Ahmadi-Nejad has said he wants closer ties with Iran’s Arab neighbours. His election is therefore good news for the survival, even the strengthening, of the Tehran-Damascus-Hizballah axis, which has emerged as the main obstacle to American and Israeli regional hegemony, and which, for this reason, has come under fierce attack from Washington and Tel Aviv.
Syria, in particular, sometimes considered the ‘weak link’ in the axis, will be anxious to see what added support it can get from Tehran. Bush administration officials have accused Syria of stoking the violence in Iraq and Lebanon and of backing militant Palestinian factions against Israel, while U.S. Secretary of State Condoleezza Rice has mounted a campaign to isolate Syria diplomatically.
Neo-conservatives in Washington and Israeli hawks have made no secret that their aim is ‘regime change’ in Damascus, on the argument that this would bring about the collapse of the entire Tehran-Damascus-Hizballah axis.
Indeed, had Ali Akbar Hashemi Rafsanjani, a former Iranian president, won the presidential election -- as was widely predicted -- he might have been inclined to sacrifice ties with Syria and Hizballah in the interest of a deal with the United States. Such speculation has now been ruled out.
This month, the European Three (E3), Britain, France and Germany, are due to resume negotiations with Iran over its nuclear programme. They are expected to present a ‘final offer’ of economic, financial and technological benefits in exchange for an Iranian commitment to put a final end to all uranium enrichment. The United States has already expressed scepticism over the possible outcome of the negotiations.
Ahmadi-Nejad, an engineer by training, is very keen to promote Iran’s technological progress. He has said that ‘nuclear energy is a result of the
Iranian people’s scientific progress,’ and that no one will be allowed to block Iran’s further technological development.
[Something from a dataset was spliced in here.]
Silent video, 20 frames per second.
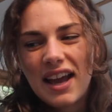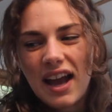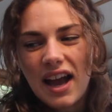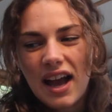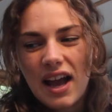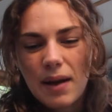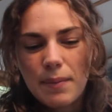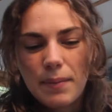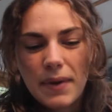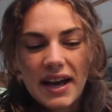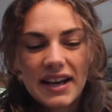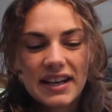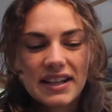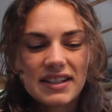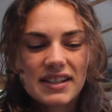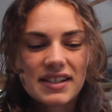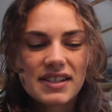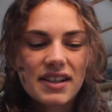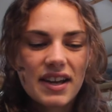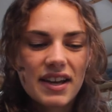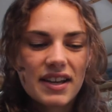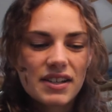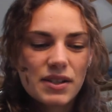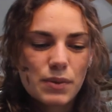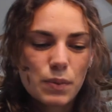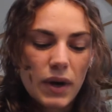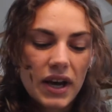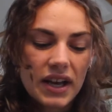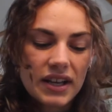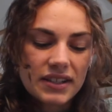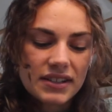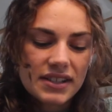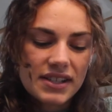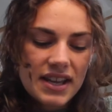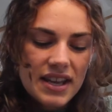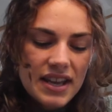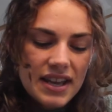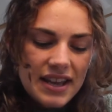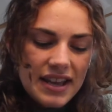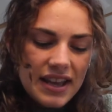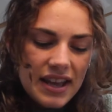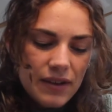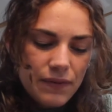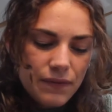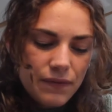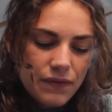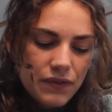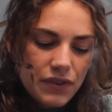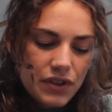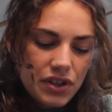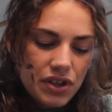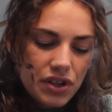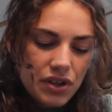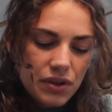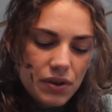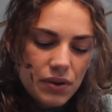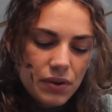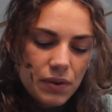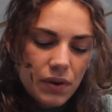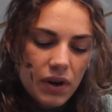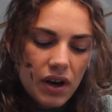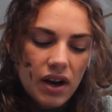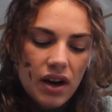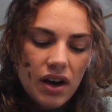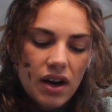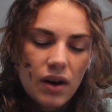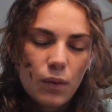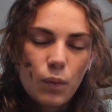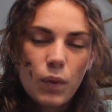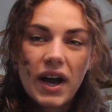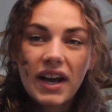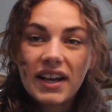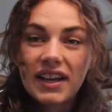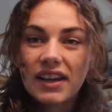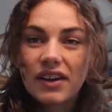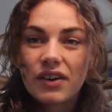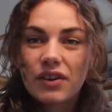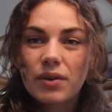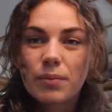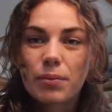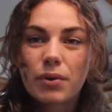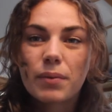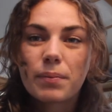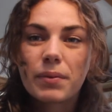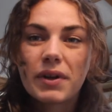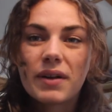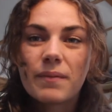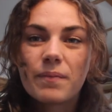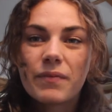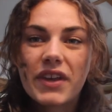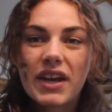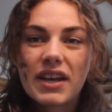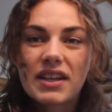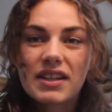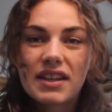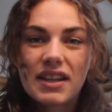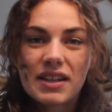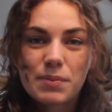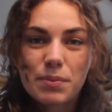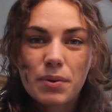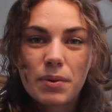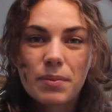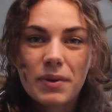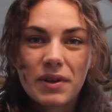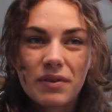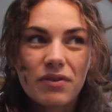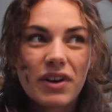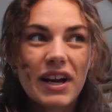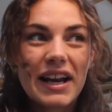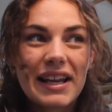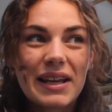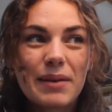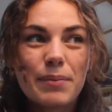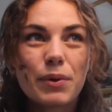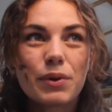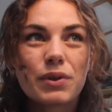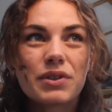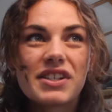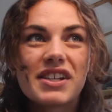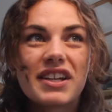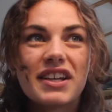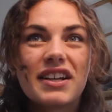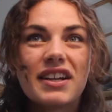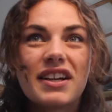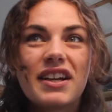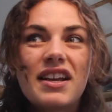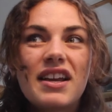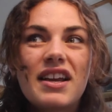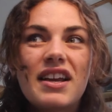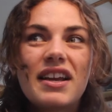And in the science world, if you are working on a problem that's probably really important,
While committed to pursue Iran’s efforts to master the uranium fuel cycle for the peaceful purpose of electricity generation, he has declared that nuclear weapons were ‘against Islamic values.’ It would be wise for the United States and Israel to take him at his word, rather than to seek to browbeat him with the threat of military intervention.
America’s ambassador to the International Atomic Energy Agency said recently that the U.S. ‘will not accept a nuclear-weapons capable Iran,’ and that ‘military action is an option if Tehran fails to take ‘necessary steps.’’ With the United States trapped in the Iraqi quagmire and militarily over-stretched, such belligerent talk seems unrealistic and needlessly provocative.
Son of a blacksmith
In spite of his modest appearance and humble background, Ahmadi-Nejad is clearly a considerable person. Born in 1956, he graduated with a BSc and MSc in engineering from Iran’s University of Science and Industry, played a role in the take over of the American Embassy in Tehran in 1979, and later earned a PhD in transportation engineering, which helped him reduce the traffic chaos on Tehran’s streets, when he served as the city’s mayor in the past two years.
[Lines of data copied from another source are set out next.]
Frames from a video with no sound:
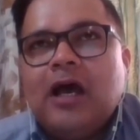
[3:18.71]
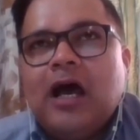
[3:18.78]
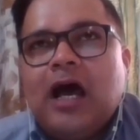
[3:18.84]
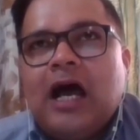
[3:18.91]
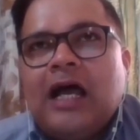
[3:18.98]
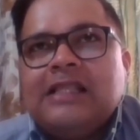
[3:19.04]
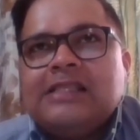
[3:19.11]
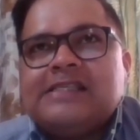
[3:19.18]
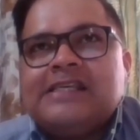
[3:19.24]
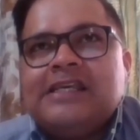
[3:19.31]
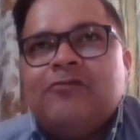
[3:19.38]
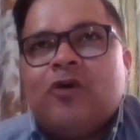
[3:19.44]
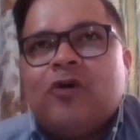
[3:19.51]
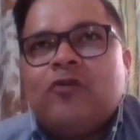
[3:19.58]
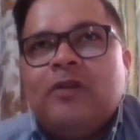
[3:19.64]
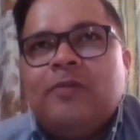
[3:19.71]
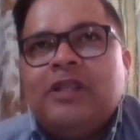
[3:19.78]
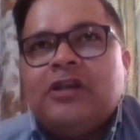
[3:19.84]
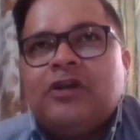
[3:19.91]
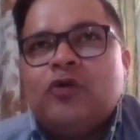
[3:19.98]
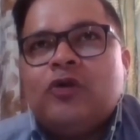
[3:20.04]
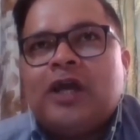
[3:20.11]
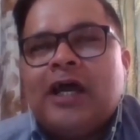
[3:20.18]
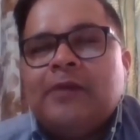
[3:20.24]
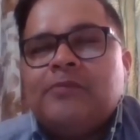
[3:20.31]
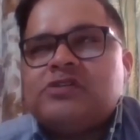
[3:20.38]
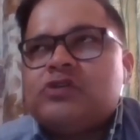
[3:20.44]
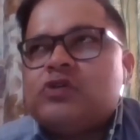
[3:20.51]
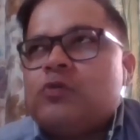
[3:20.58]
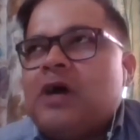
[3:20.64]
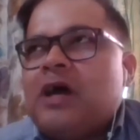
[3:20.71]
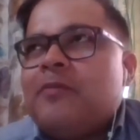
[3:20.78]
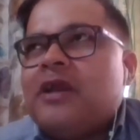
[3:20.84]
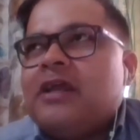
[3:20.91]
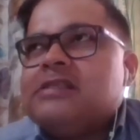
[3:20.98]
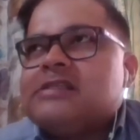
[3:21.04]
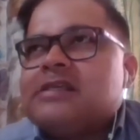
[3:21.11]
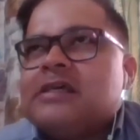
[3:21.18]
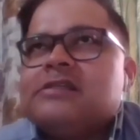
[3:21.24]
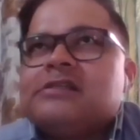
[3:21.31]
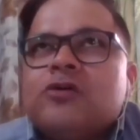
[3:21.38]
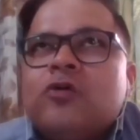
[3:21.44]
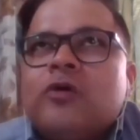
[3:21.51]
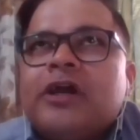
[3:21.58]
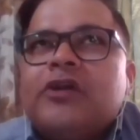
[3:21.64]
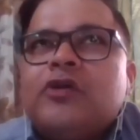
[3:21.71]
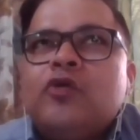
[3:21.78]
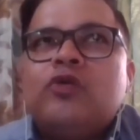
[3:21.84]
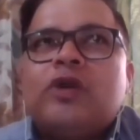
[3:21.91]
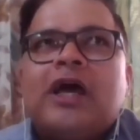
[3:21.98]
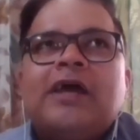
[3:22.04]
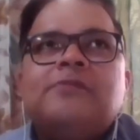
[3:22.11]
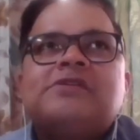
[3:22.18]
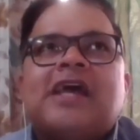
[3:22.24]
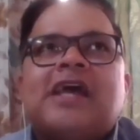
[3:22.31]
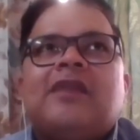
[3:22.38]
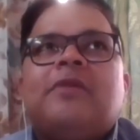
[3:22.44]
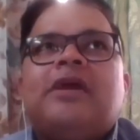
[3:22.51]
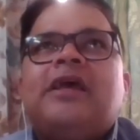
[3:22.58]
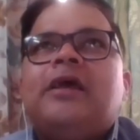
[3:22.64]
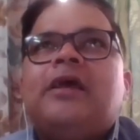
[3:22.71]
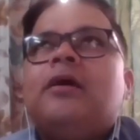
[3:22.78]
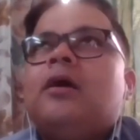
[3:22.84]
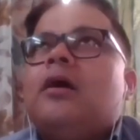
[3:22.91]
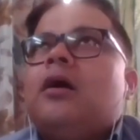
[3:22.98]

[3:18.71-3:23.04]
I'll see what will be the 2 types. So my brain says, okay, 2 types can be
He joined the Islamic Revolutionary Guard Corps, saw action during the Iraq-Iran war, and rose to be chief engineer of the 6th Army. He then served as governor of the provinces of Maku and Ardabil until 1997.
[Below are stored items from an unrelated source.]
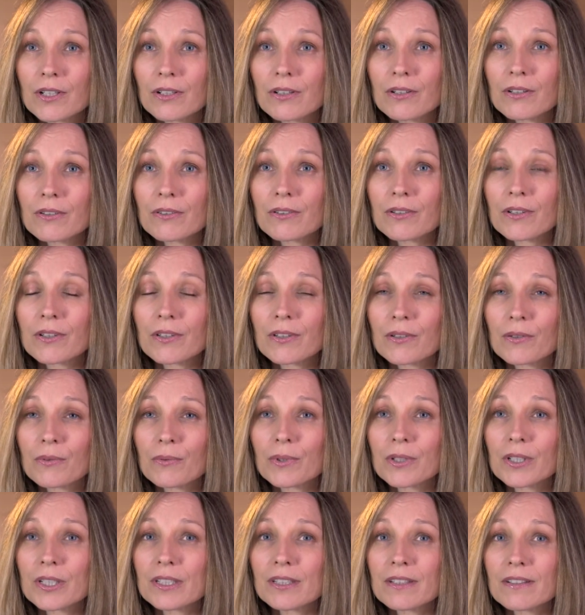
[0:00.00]
You know, they're
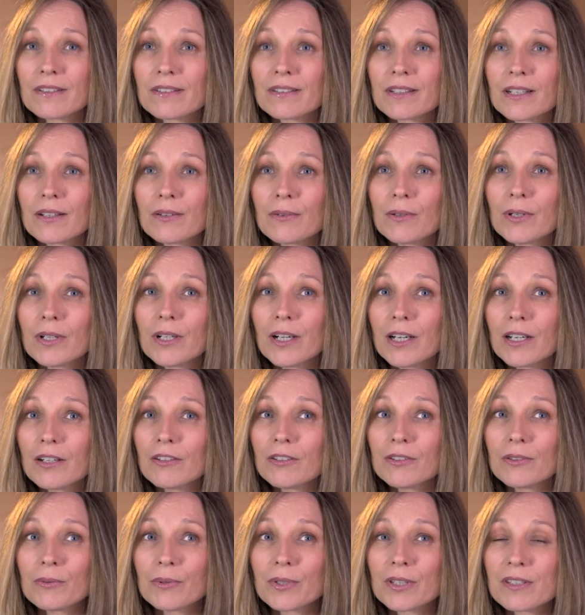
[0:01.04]
willing to say, "Well, I
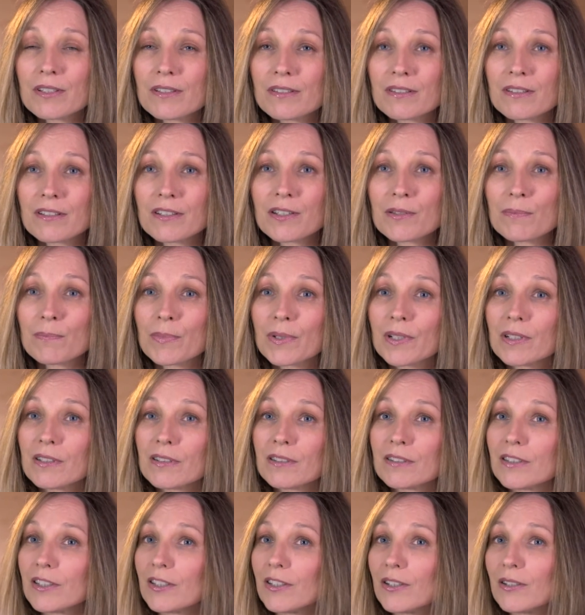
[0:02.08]
don't know what this is, but
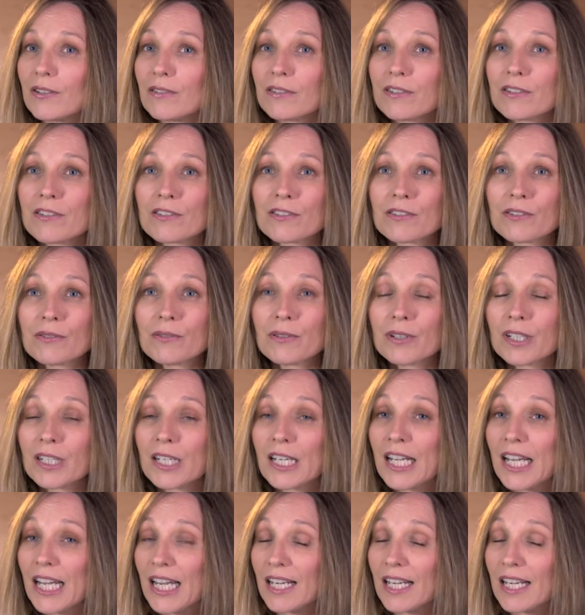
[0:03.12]
you know, let's do it."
As mayor of Tehran he is said to have been the best mayor the city has ever had. He is known for his integrity, personal piety and Spartan lifestyle.
Will he succeed where his predecessors failed? Iran politics since the death of Ayatollah Khomeini have been marked by struggles between different factions and power centres. In Ahmadi-Nejad’s favour is the fact that, with his election, the various organs at the top of the state – the Presidency, the Expediency Council, the Council of Guardians, the Majlis, and Supreme Leader Ayatollah Ali Khamanei himself -- will be more ideologically coherent than in the past. In theory at least, they are all in the hands of more or less enlightened conservatives. It would be wise for the world to wait awhile before passing judgement.